What is needed: Exact copies of the records below are needed, free of pictures.

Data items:

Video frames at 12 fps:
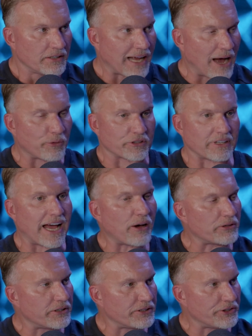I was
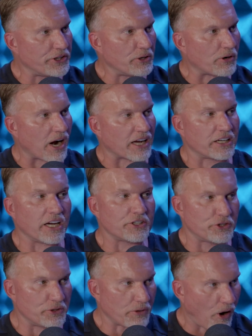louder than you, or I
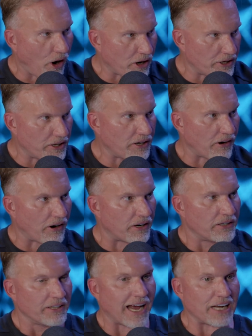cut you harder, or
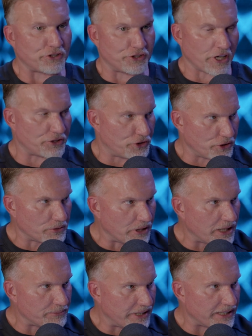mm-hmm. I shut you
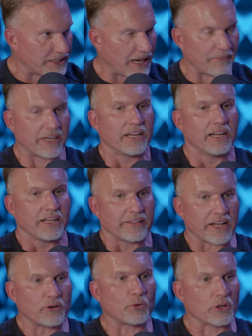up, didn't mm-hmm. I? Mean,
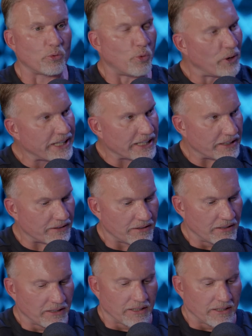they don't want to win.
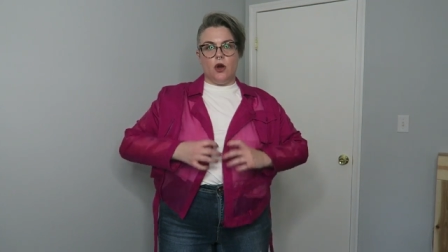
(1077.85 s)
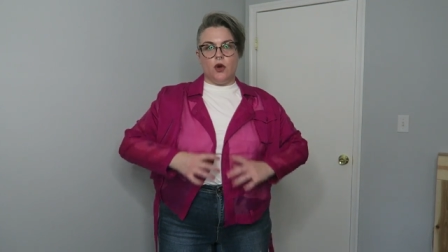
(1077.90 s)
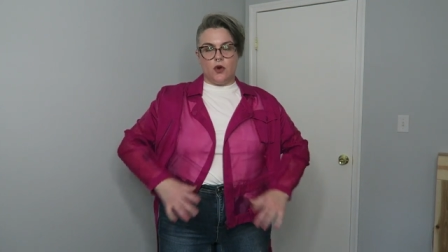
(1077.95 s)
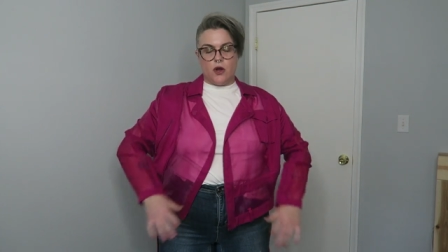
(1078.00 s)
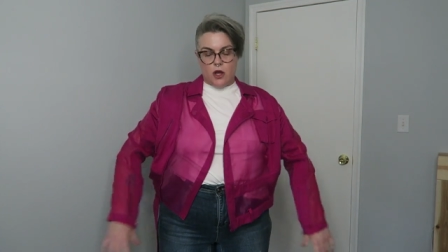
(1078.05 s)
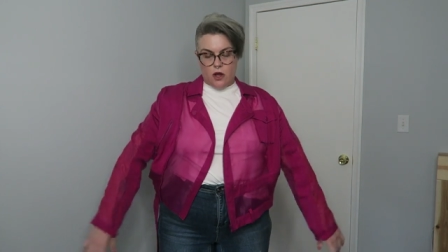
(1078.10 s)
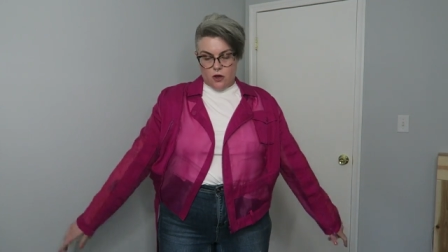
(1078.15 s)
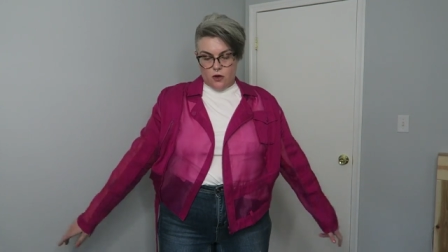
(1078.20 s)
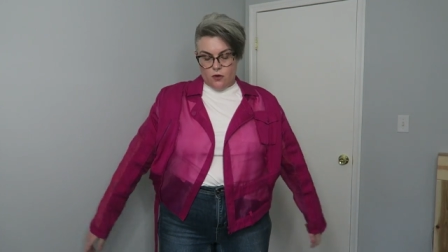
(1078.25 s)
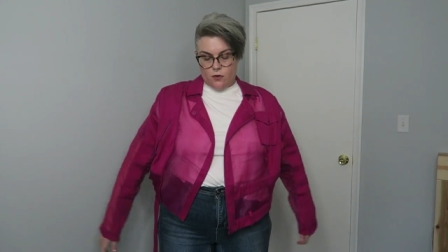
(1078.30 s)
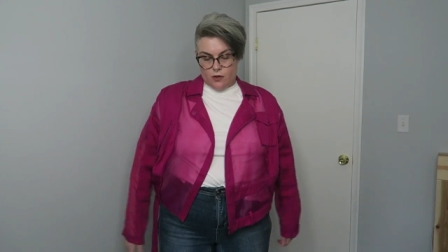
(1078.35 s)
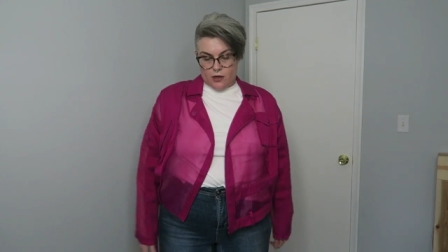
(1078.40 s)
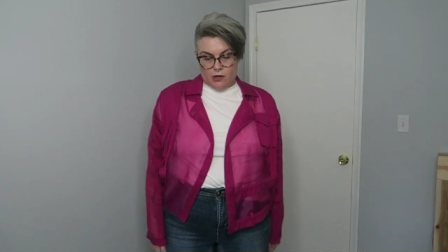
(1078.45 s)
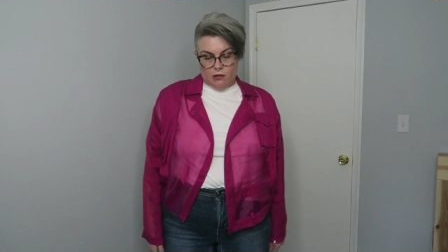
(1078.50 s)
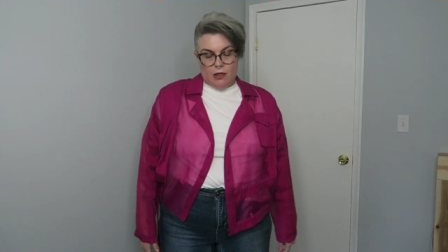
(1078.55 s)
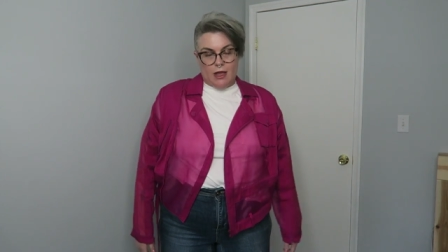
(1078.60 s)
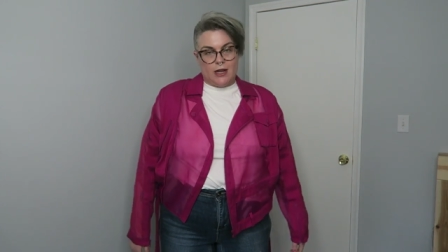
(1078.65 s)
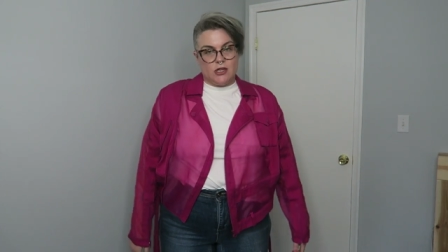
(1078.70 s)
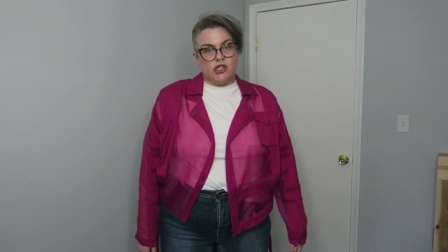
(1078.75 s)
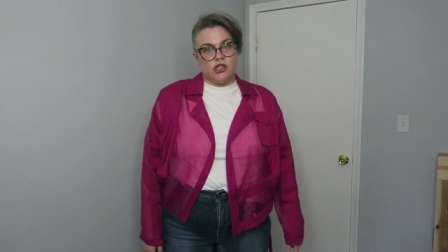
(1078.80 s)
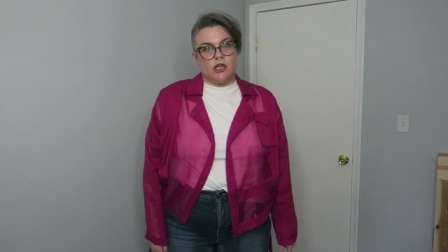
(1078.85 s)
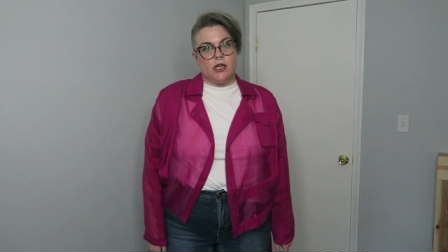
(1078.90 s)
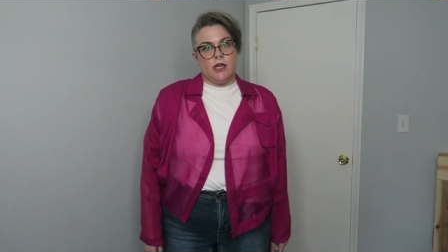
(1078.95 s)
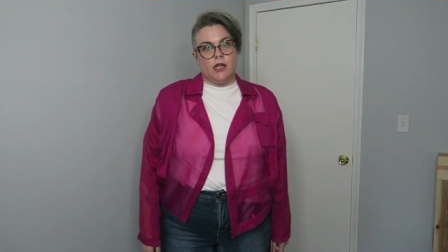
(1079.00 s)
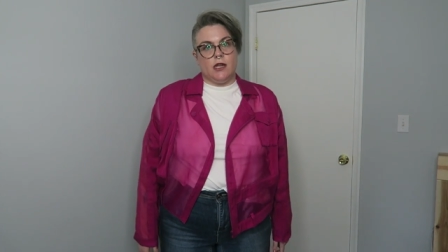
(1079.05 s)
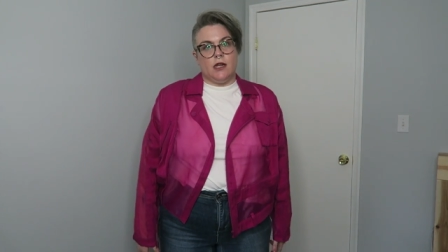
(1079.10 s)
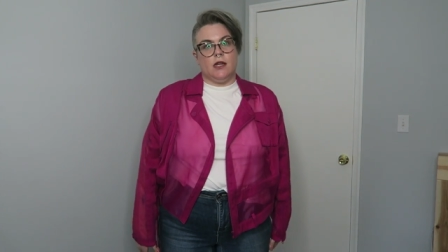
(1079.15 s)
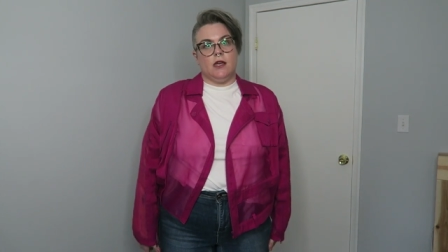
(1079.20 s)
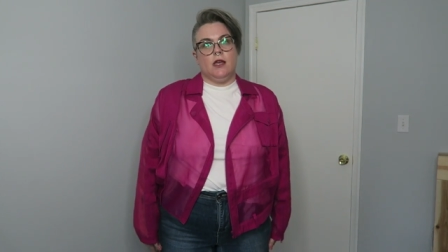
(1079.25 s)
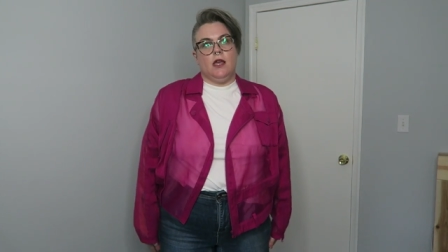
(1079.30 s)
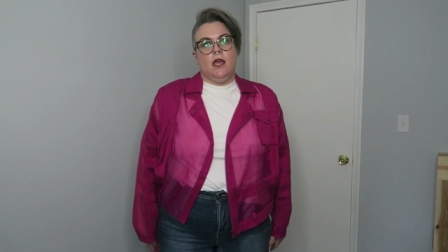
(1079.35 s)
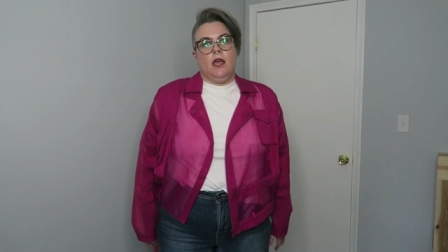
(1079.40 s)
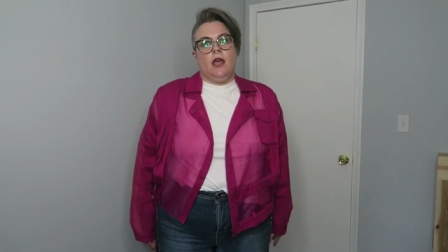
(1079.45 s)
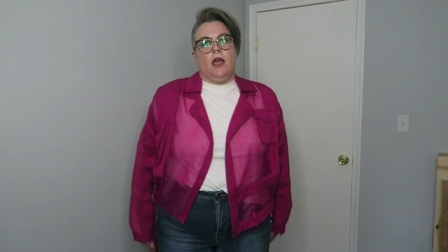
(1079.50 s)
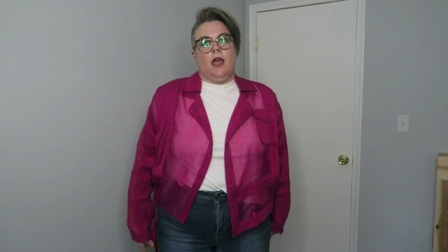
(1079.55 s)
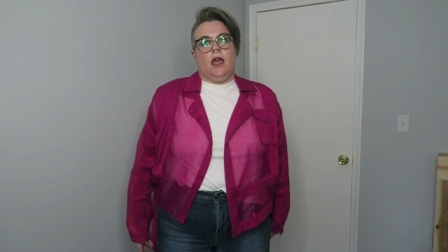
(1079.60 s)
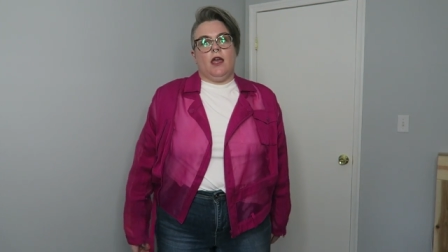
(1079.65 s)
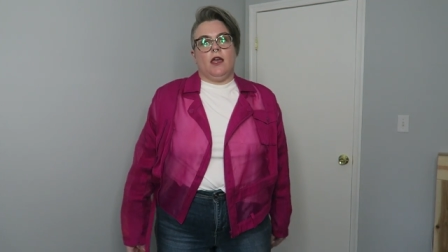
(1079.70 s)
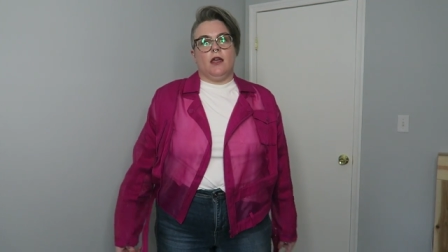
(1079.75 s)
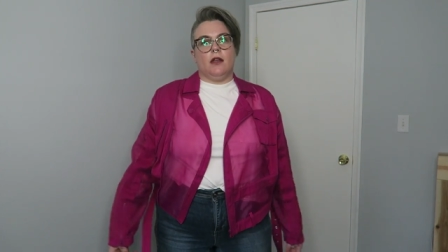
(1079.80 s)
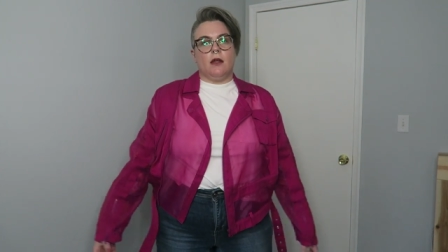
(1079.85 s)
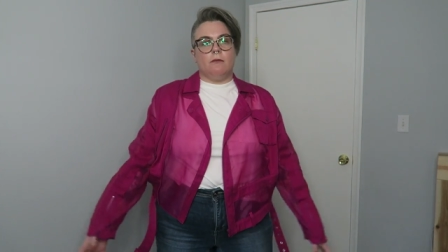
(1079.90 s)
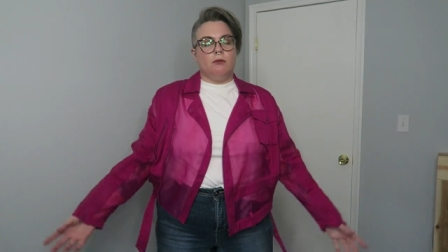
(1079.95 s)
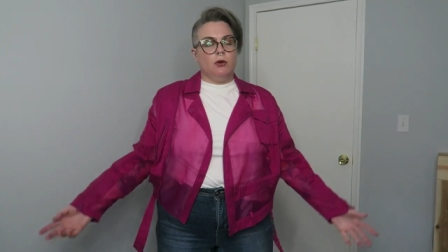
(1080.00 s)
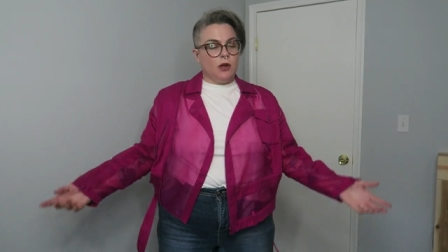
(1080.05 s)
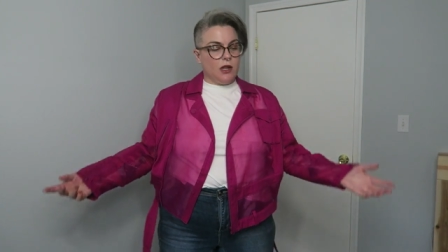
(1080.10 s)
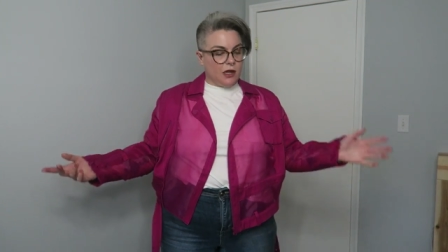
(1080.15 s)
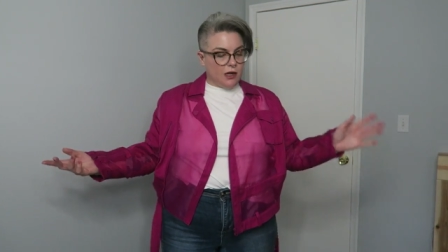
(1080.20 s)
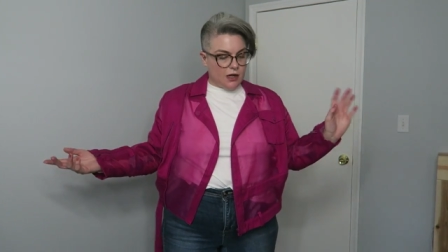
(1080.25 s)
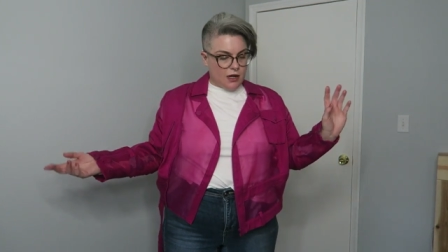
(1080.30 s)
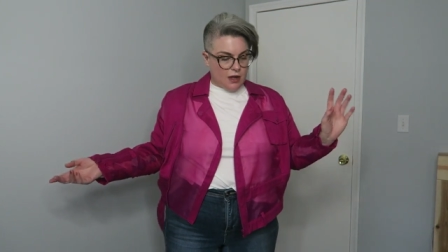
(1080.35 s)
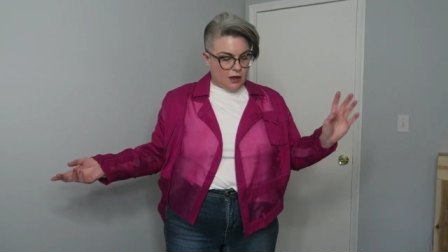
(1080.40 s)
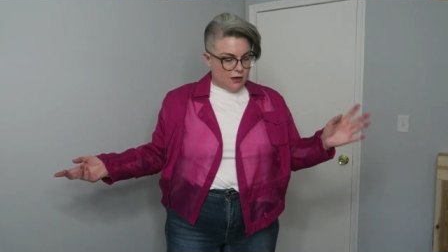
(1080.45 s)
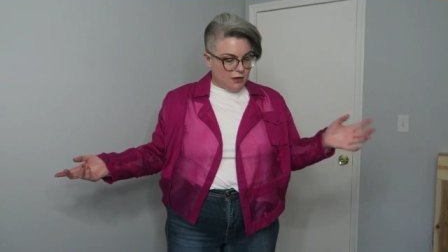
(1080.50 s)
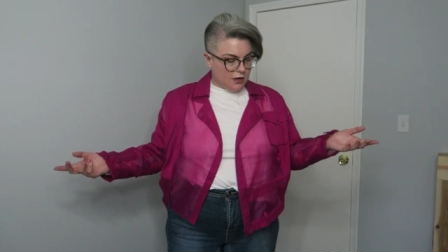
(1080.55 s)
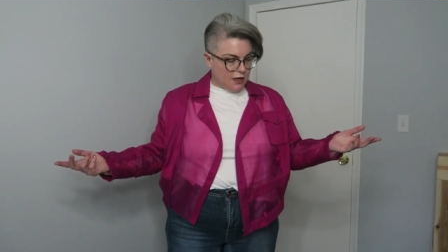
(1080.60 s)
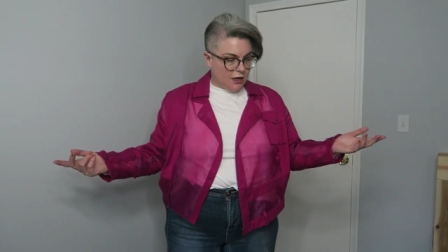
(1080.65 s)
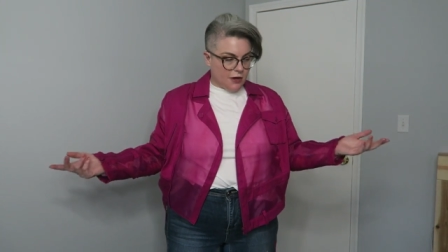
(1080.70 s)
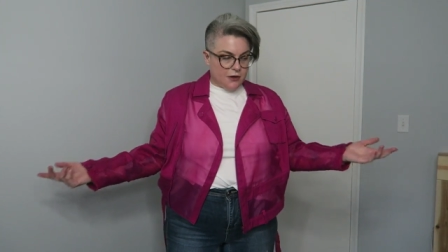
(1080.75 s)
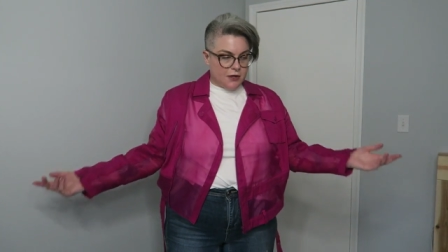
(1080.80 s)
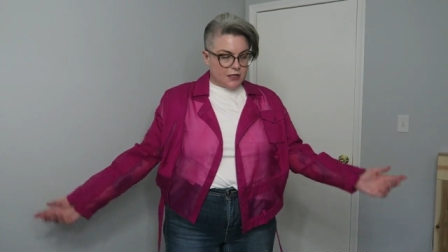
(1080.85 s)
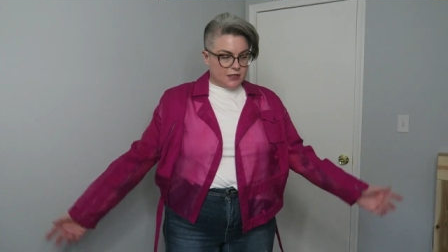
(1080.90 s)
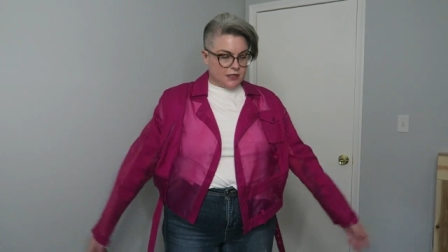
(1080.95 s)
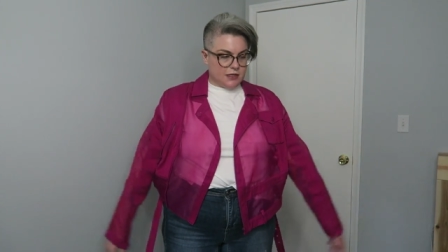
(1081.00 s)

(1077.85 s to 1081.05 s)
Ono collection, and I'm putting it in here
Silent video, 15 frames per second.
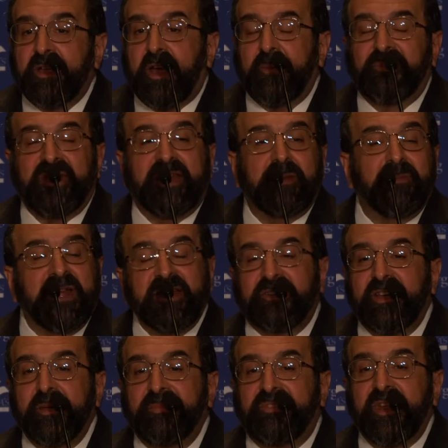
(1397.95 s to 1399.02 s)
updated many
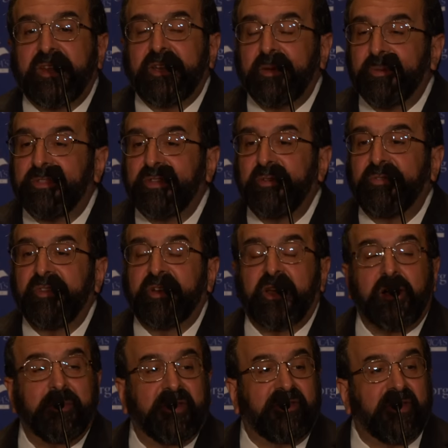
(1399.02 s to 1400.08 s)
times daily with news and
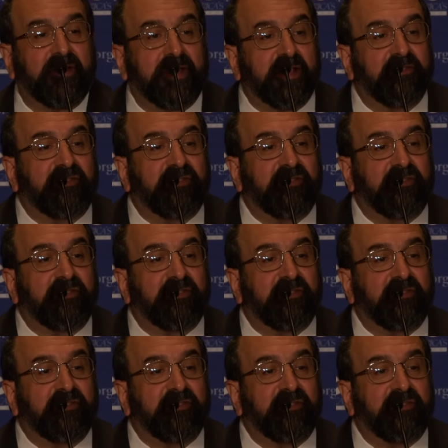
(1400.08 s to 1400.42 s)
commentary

Your solution:
Video frames at 12 fps:
I was
louder than you, or I
cut you harder, or
mm-hmm. I shut you
up, didn't mm-hmm. I? Mean,
they don't want to win.
(1077.85 s)
(1077.90 s)
(1077.95 s)
(1078.00 s)
(1078.05 s)
(1078.10 s)
(1078.15 s)
(1078.20 s)
(1078.25 s)
(1078.30 s)
(1078.35 s)
(1078.40 s)
(1078.45 s)
(1078.50 s)
(1078.55 s)
(1078.60 s)
(1078.65 s)
(1078.70 s)
(1078.75 s)
(1078.80 s)
(1078.85 s)
(1078.90 s)
(1078.95 s)
(1079.00 s)
(1079.05 s)
(1079.10 s)
(1079.15 s)
(1079.20 s)
(1079.25 s)
(1079.30 s)
(1079.35 s)
(1079.40 s)
(1079.45 s)
(1079.50 s)
(1079.55 s)
(1079.60 s)
(1079.65 s)
(1079.70 s)
(1079.75 s)
(1079.80 s)
(1079.85 s)
(1079.90 s)
(1079.95 s)
(1080.00 s)
(1080.05 s)
(1080.10 s)
(1080.15 s)
(1080.20 s)
(1080.25 s)
(1080.30 s)
(1080.35 s)
(1080.40 s)
(1080.45 s)
(1080.50 s)
(1080.55 s)
(1080.60 s)
(1080.65 s)
(1080.70 s)
(1080.75 s)
(1080.80 s)
(1080.85 s)
(1080.90 s)
(1080.95 s)
(1081.00 s)

(1077.85 s to 1081.05 s)
Ono collection, and I'm putting it in here
Silent video, 15 frames per second.
(1397.95 s to 1399.02 s)
updated many
(1399.02 s to 1400.08 s)
times daily with news and
(1400.08 s to 1400.42 s)
commentary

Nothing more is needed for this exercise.